*** DATA FOR THE TASK Section Begins ***

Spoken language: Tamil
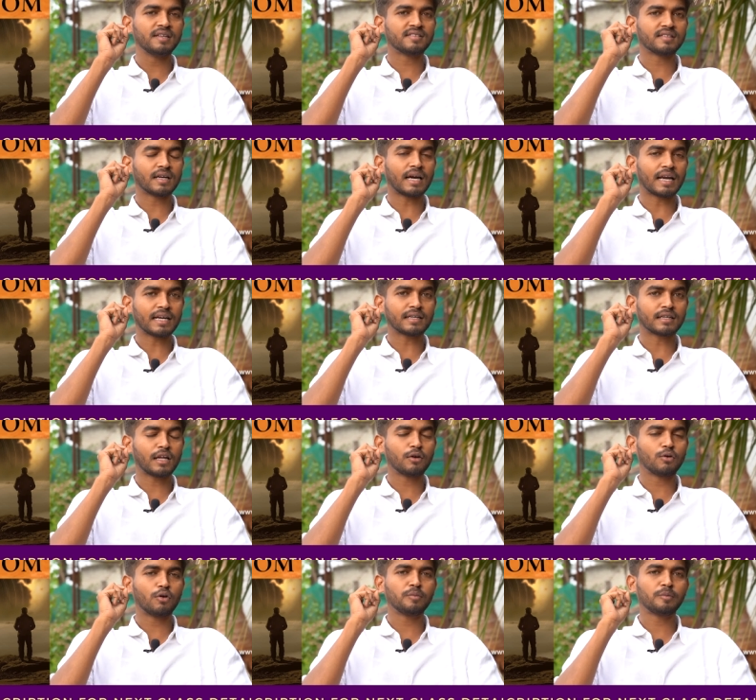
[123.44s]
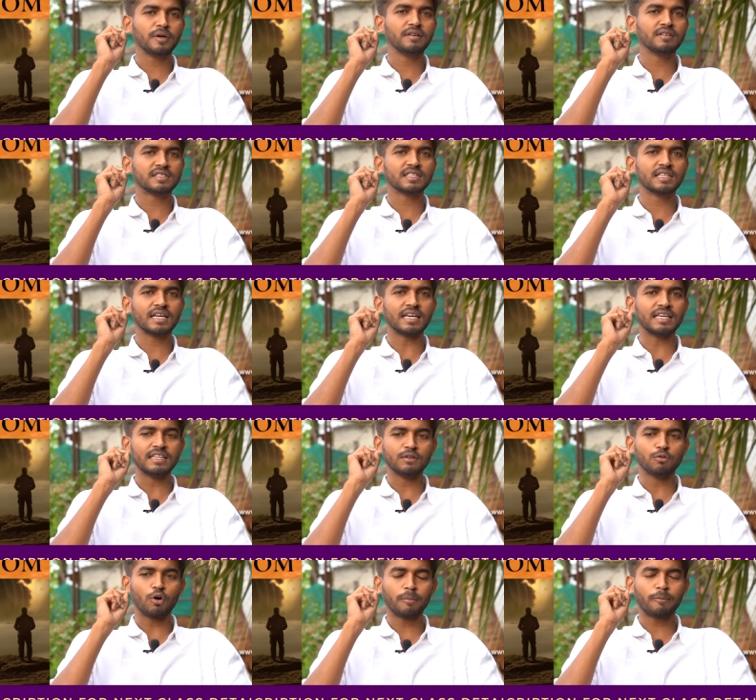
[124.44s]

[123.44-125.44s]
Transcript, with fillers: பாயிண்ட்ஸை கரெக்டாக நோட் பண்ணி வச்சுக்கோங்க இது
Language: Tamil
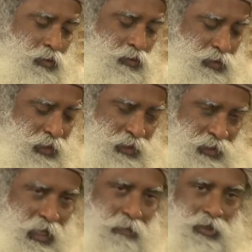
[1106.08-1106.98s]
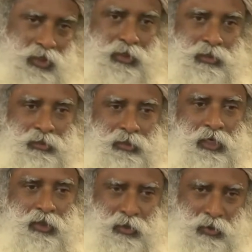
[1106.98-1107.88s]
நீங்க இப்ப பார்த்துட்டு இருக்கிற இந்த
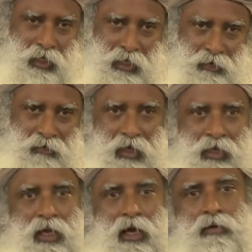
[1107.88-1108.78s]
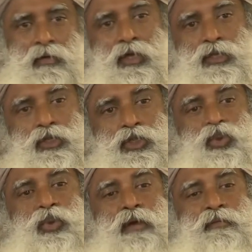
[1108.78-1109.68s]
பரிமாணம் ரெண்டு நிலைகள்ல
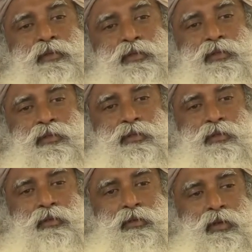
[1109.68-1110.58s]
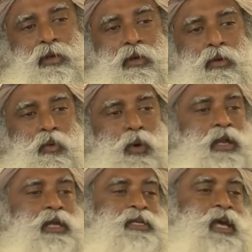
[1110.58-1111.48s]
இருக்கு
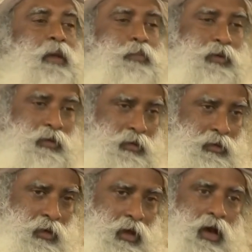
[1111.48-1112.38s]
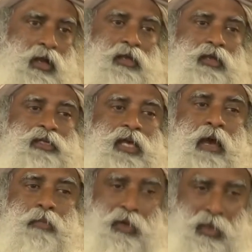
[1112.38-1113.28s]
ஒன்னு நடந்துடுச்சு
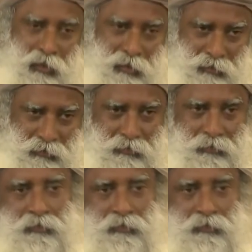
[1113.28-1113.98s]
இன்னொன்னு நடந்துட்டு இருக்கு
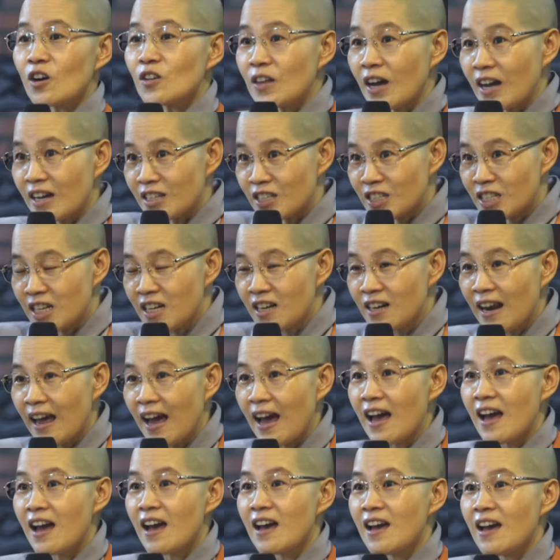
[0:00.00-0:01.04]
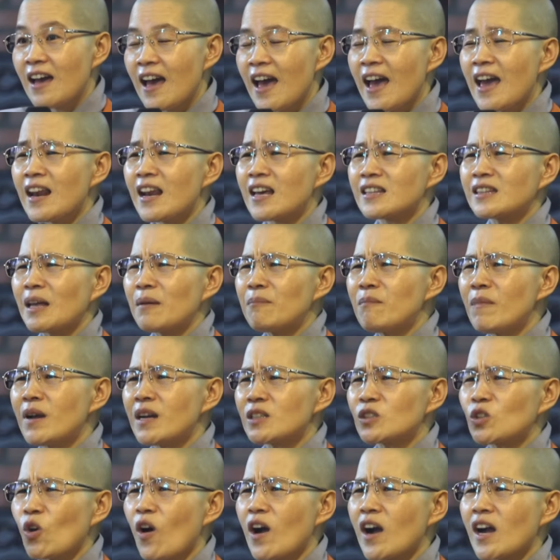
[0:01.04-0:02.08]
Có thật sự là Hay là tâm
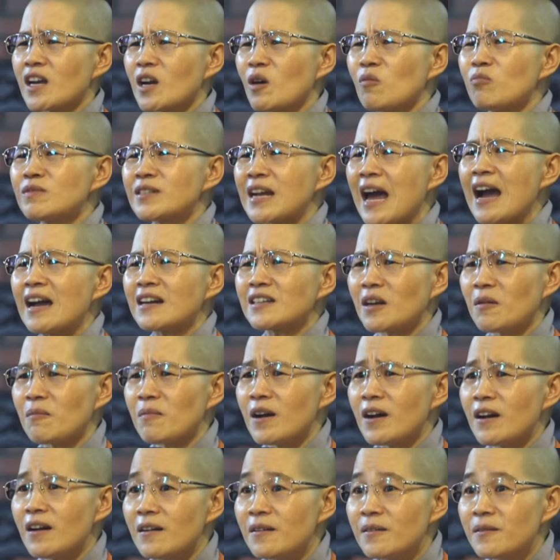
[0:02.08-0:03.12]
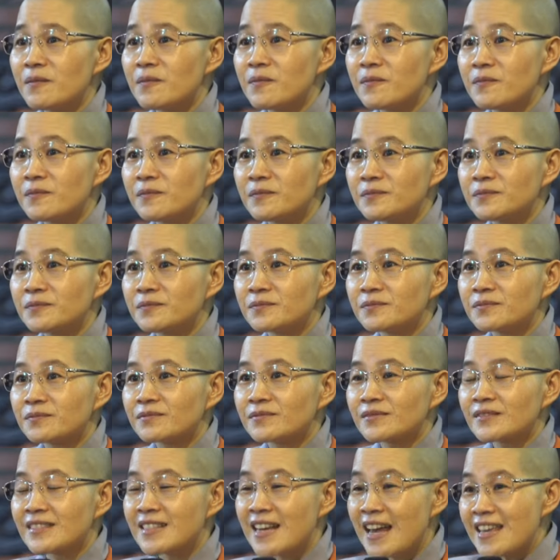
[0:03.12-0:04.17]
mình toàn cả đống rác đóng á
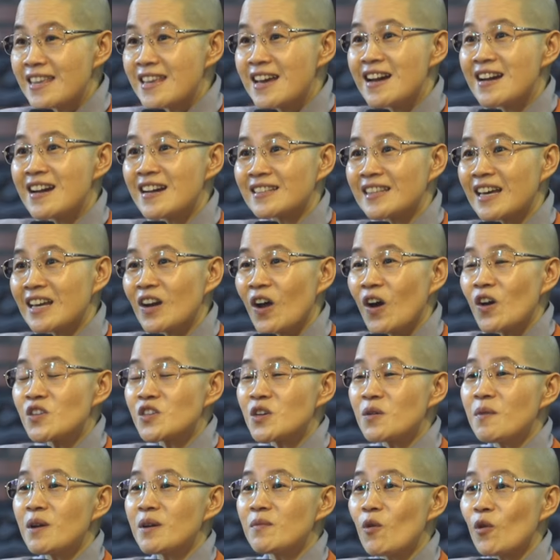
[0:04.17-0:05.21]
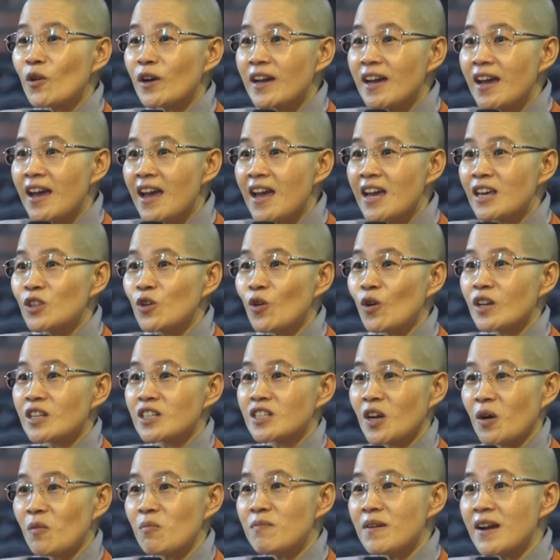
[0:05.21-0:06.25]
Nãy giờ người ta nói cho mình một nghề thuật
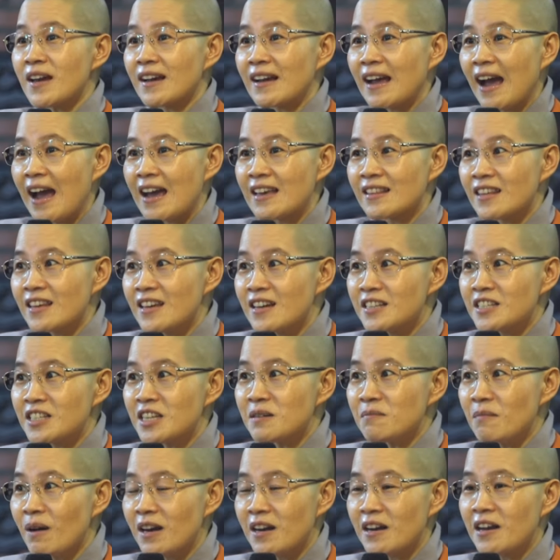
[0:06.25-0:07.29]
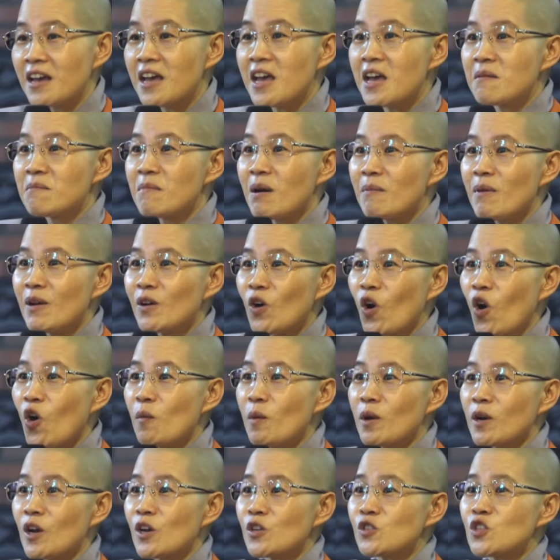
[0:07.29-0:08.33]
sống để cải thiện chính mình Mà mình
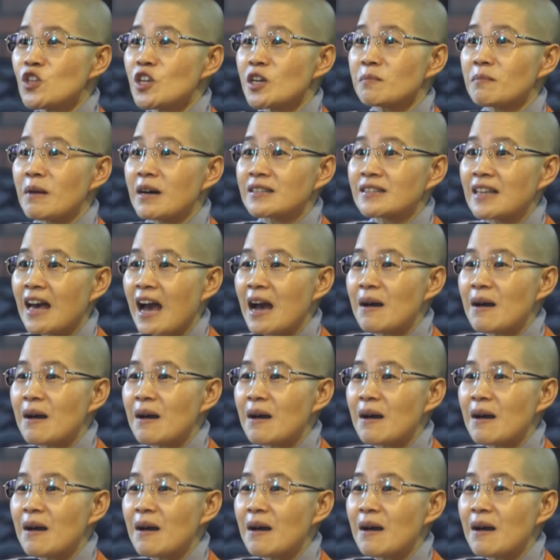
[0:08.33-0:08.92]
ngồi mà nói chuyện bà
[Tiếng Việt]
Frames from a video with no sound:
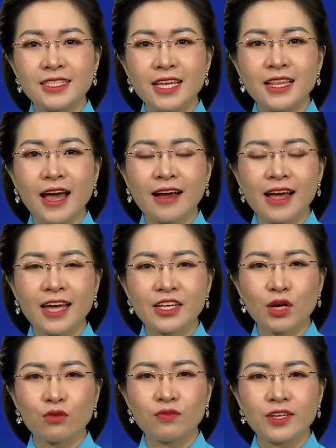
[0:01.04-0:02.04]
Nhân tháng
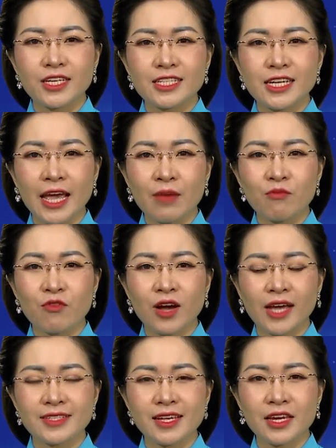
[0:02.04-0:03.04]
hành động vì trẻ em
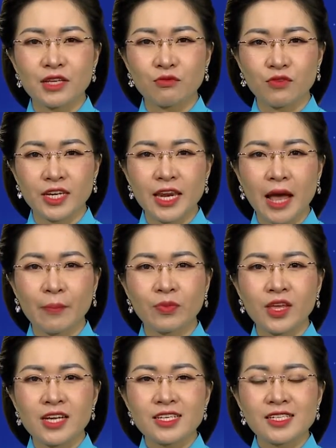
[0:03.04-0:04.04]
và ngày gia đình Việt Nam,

*** DATA FOR THE TASK Section Ends ***

Whenever "with" shows up in a line of the listing, copy that whole line.

Transcript, with fillers: பாயிண்ட்ஸை கரெக்டாக நோட் பண்ணி வச்சுக்கோங்க இது
Frames from a video with no sound:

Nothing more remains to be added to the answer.